## What to work on:
Starting with the line that contains "[0:00.00-0:01.00]", give again exactly and only each line through the end of the records; include the last line and exclude pictures.
---------------
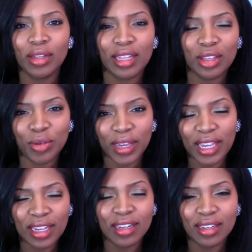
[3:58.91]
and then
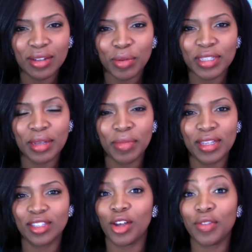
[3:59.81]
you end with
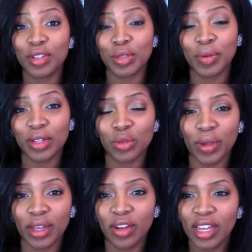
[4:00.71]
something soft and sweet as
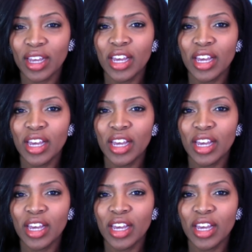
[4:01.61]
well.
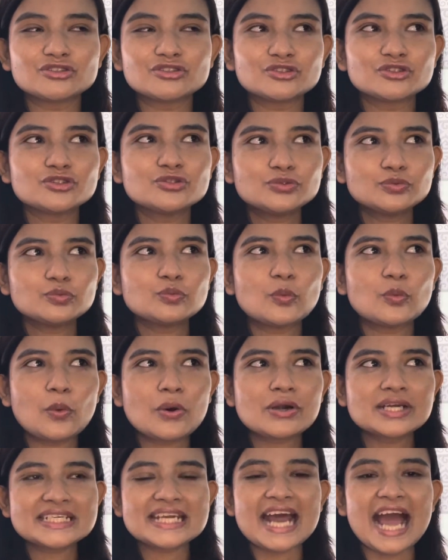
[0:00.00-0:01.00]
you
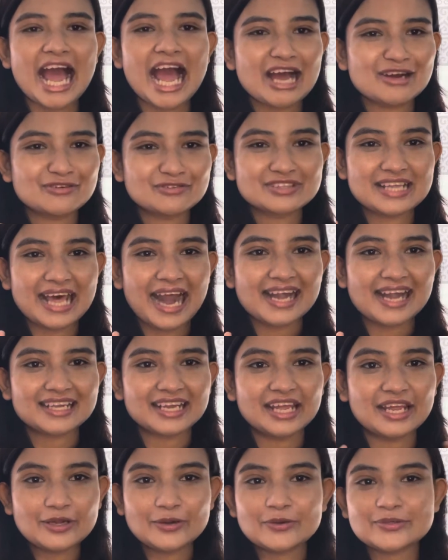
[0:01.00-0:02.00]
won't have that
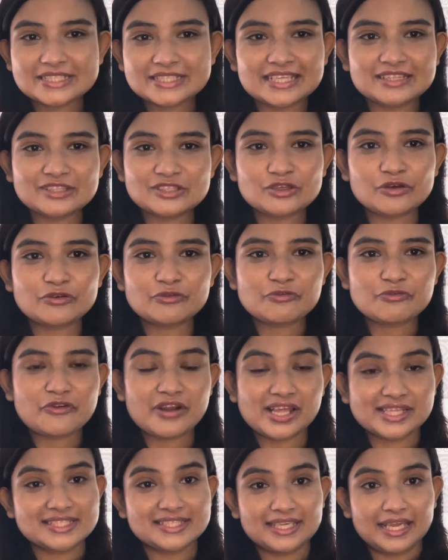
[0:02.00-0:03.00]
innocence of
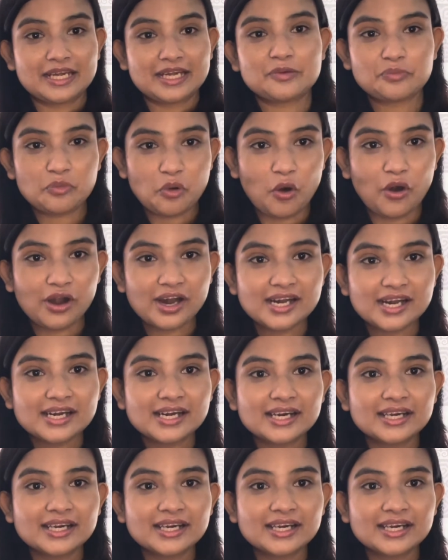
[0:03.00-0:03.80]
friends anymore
---------------
## Result of this task:
[0:00.00-0:01.00]
you
[0:01.00-0:02.00]
won't have that
[0:02.00-0:03.00]
innocence of
[0:03.00-0:03.80]
friends anymore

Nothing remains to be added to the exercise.